Commercial properties are typically classified as Class A, Class B, or Class C. While the lines are blurry and precise terminology is often market-specific, the class distinctions serve as a quick way to convey a property’s overall desirability.
Class A properties are the cream of the crop in your market. They’re usually relatively new, constructed of high-quality materials, and located in a great area. Naturally, Class A buildings command the highest rents in the market.
However, none of these rules are hard and fast. For example, a downtown office tower could be the premier Class A building in your market despite being 50 years old.
Side note: it’s not unusual for buildings to be marketed as “Class A” when everyone knows it’s really a Class B building, for example, and same goes for Classes B and C.
Class A Example
We’ll use a retail example to illustrate the different classes of commercial space, but the same principles apply to office and industrial properties, as well as residential.
A good example of a Class A retail property is Short Pump Town Center in Richmond, VA.
Located along a highly trafficked commercial thoroughfare (W Broad Street) within arguably the best retail submarket in the Richmond MSA, Short Pump Town Center is a high-end center in excellent condition with quality finishes and a strong rent roll; tenants include retailers like Athleta, Dick’s, J. Crew, Peloton, Apple, Starbucks, and other notable brands.
The center commands some of the highest rents in the region given its desirability, and it’s unquestionably a Class A property.
Class B properties are usually good, solid buildings in a good area. They may have once been considered Class A prior to being demoted to Class B due to their age.
However, a newly constructed building can also be considered Class B if it’s construction materials and finishes are not quite at the highest level, for example, or if the property’s located in a slightly less desirable submarket.
Class B Example
Sticking with the Richmond retail theme, Merchants Walk Shopping Center is a good example of a Class B shopping center.
Similar to Short Pump Town Center, Merchants Walk is situated along W Broad Street, though it’s a few miles to the east in a less desirable submarket. Some of the storefronts within the center are visible from W Broad, though many of them are not, and the property is in average condition having been constructed in the early ‘80s.
This center has some solid national tenants, though not luxury brands, including JOANN Fabrics, Food Lion, Marshalls, and CiCi’s Pizza.
This is probably clear by now, but Class C properties are typically older buildings located in less desirable areas.
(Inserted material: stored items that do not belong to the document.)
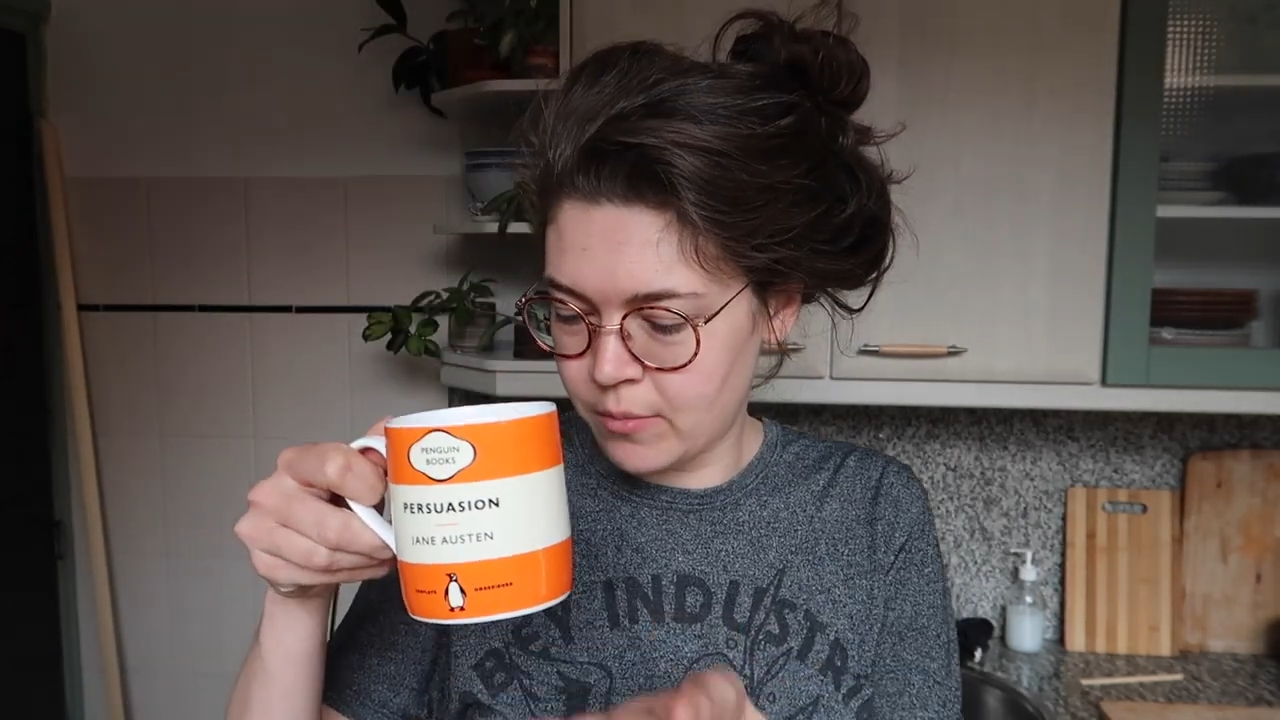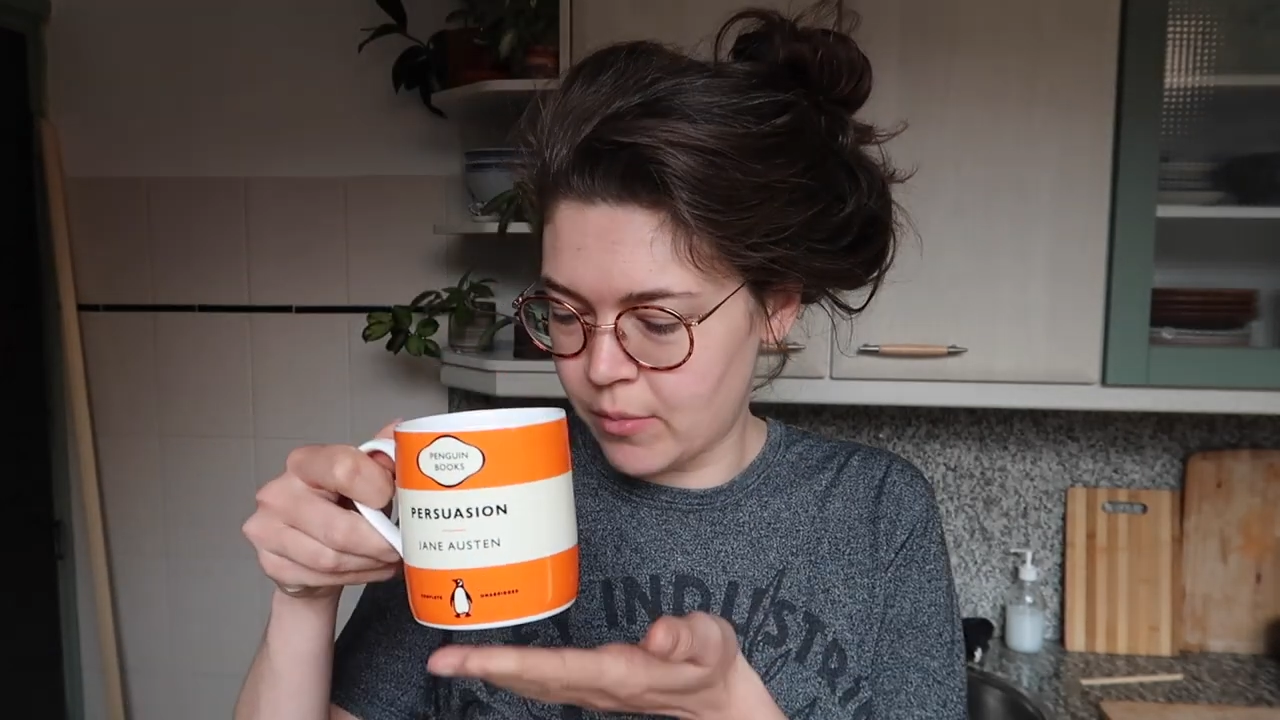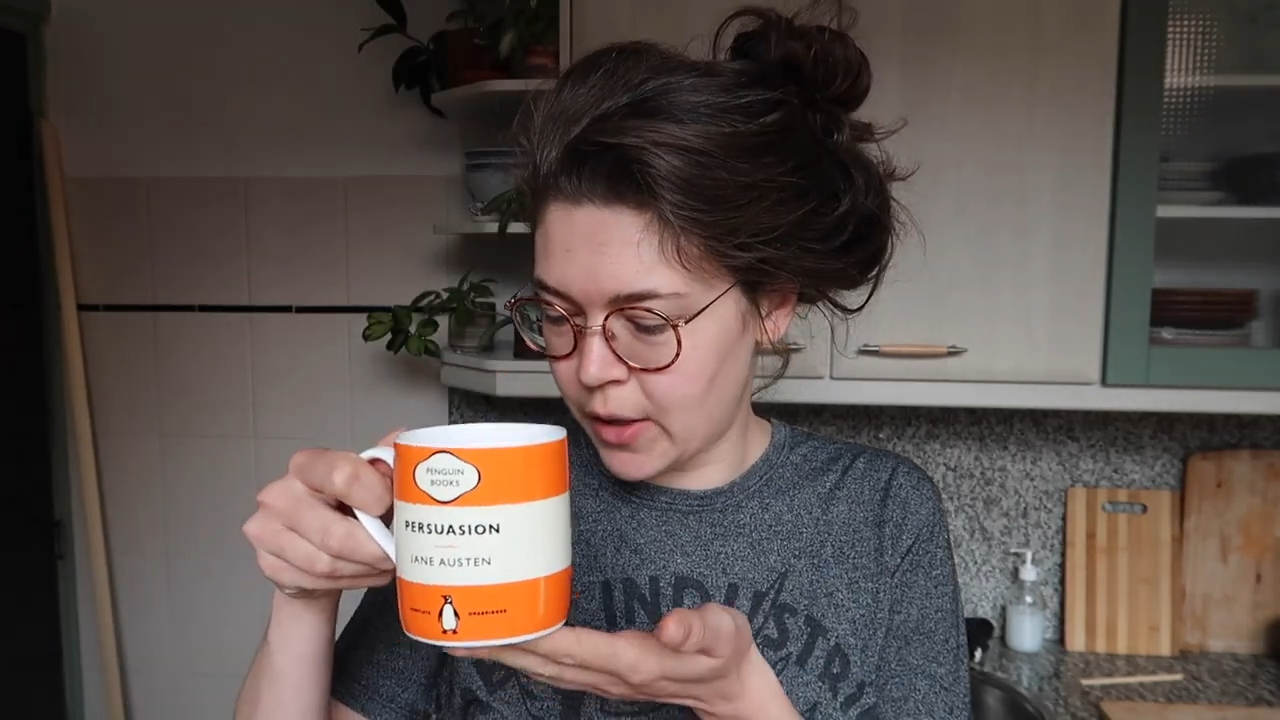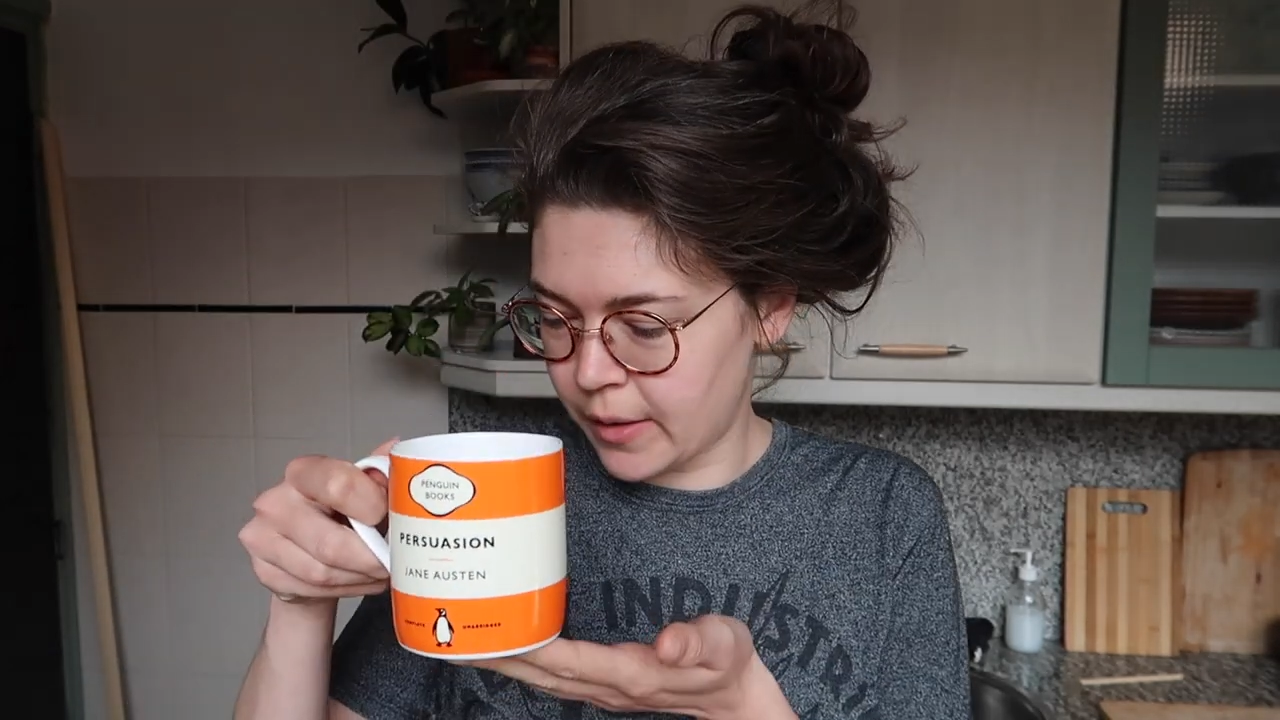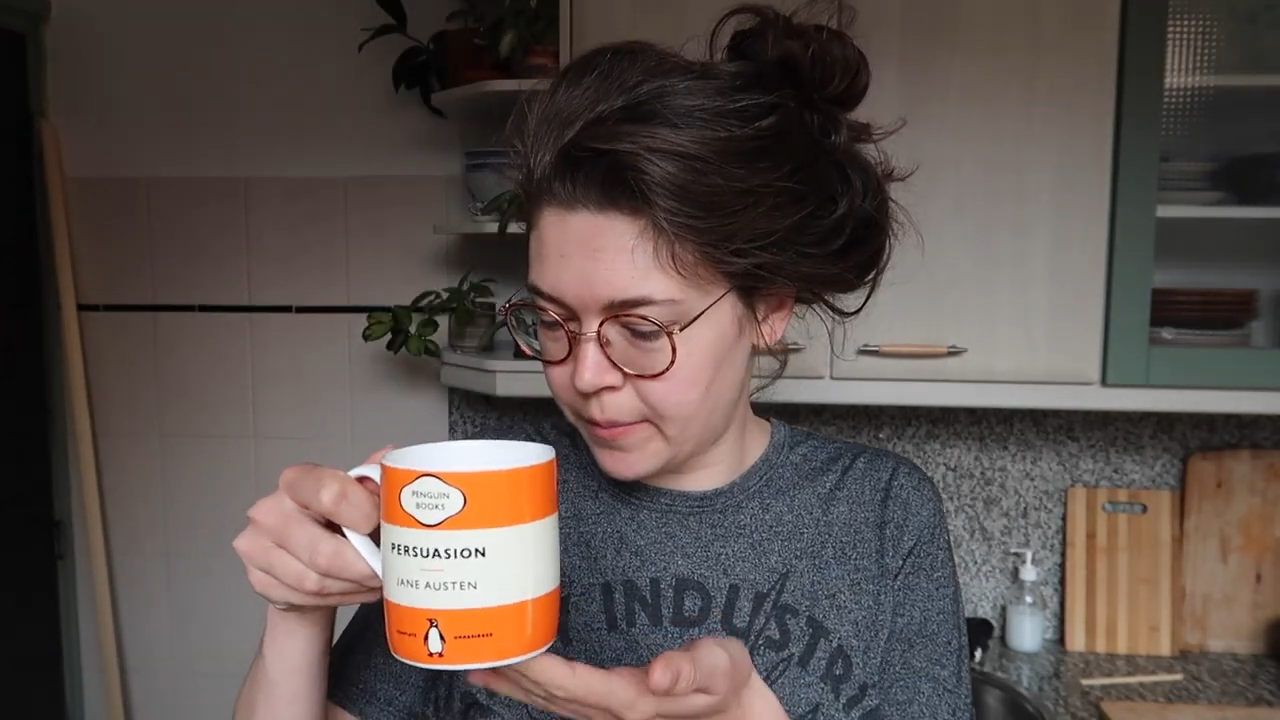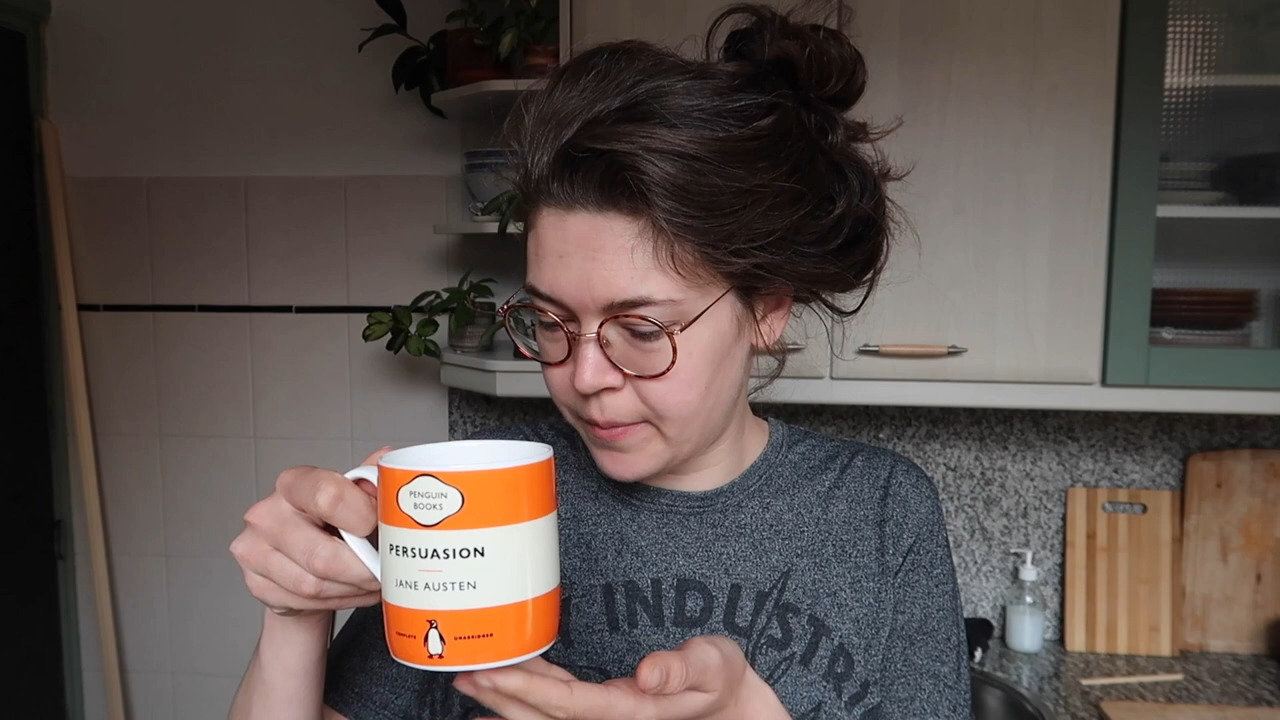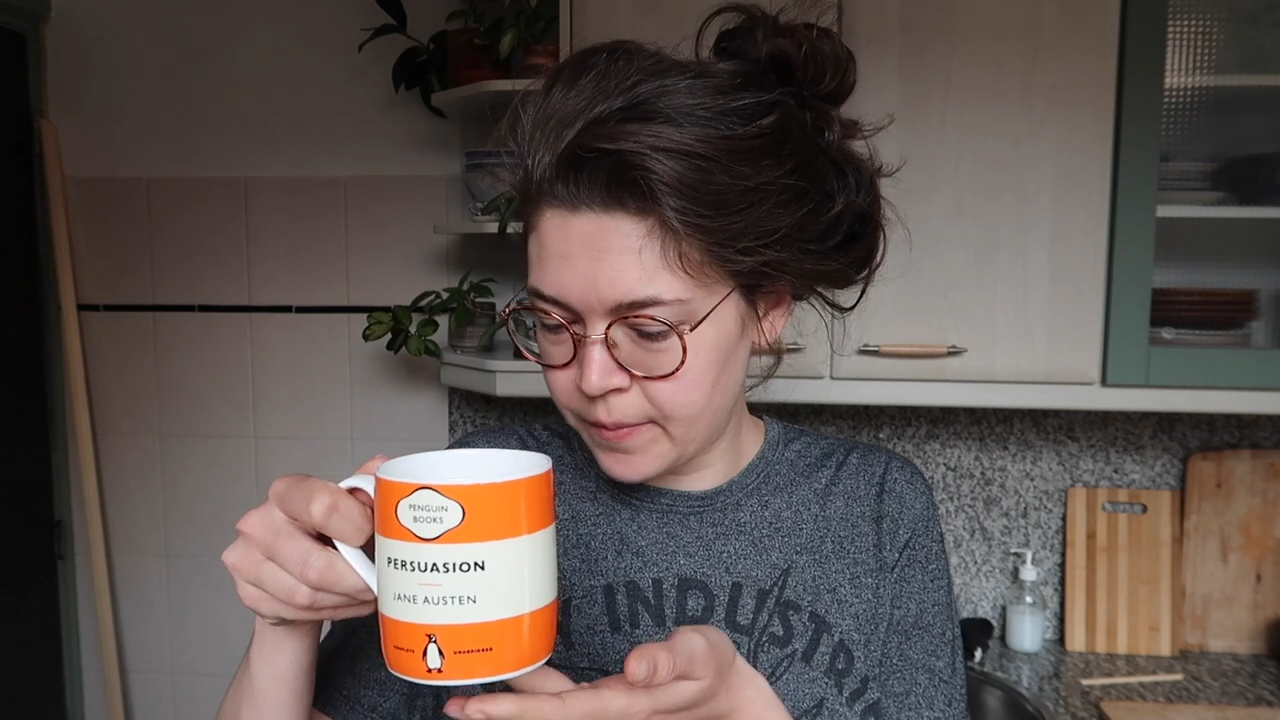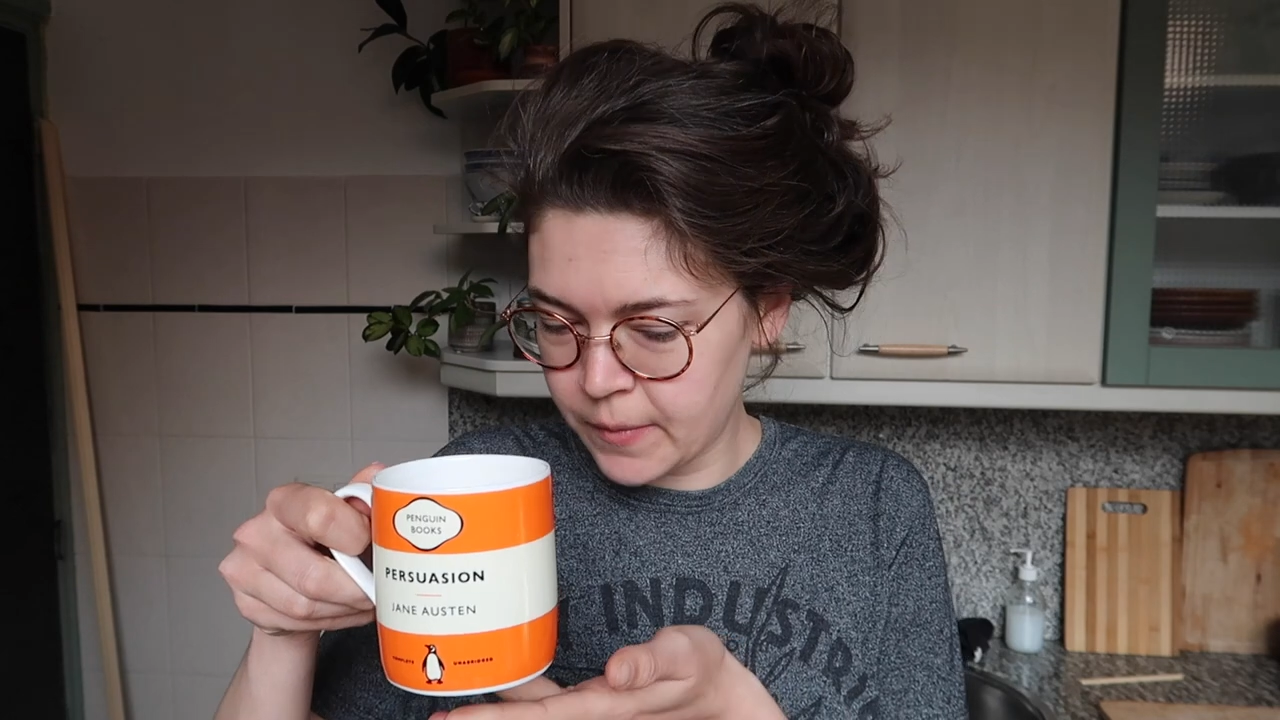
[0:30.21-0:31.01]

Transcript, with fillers: bottom,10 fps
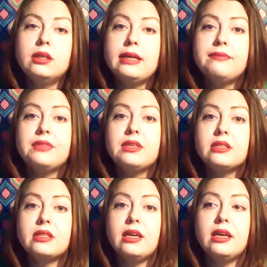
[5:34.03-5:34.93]
if
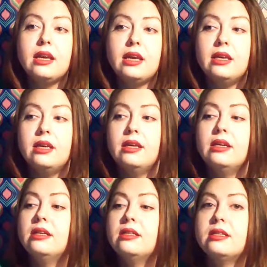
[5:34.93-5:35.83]
this thing
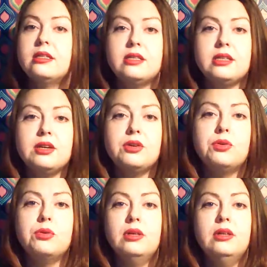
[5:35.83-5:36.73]
is
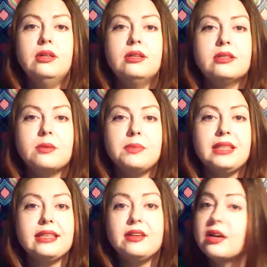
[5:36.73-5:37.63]
still something
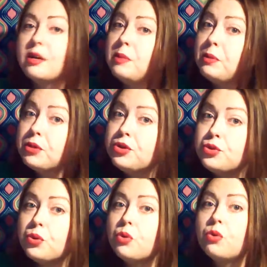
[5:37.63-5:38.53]
that they're not going to be able to
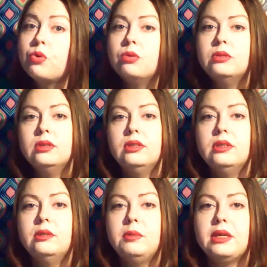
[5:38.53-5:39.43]
control
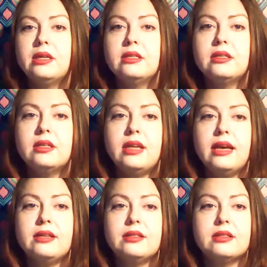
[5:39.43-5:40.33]
because it
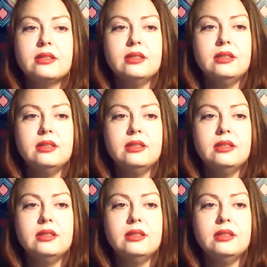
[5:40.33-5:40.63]
has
They typically need some TLC, but command the lowest rents in the market.
If you come across a space being marketed as Class B but it’s old and has some functional obsolescence along with a mediocre location, it’s probably Class C.
Class C Example
Last but not least, Richmond’s 360 West Shopping Center is a good example of a Class C property.
360 West is an older property (built in the ‘60s) in fair condition in need of some physical improvements, and it’s located in an average retail submarket. The rent roll consists of primarily local, non-credit tenants or discount retailers like Dollar General.
Given its age, condition, and less desirable location, this Class C center commands rents toward the lower end of the range relative to the overall Richmond market.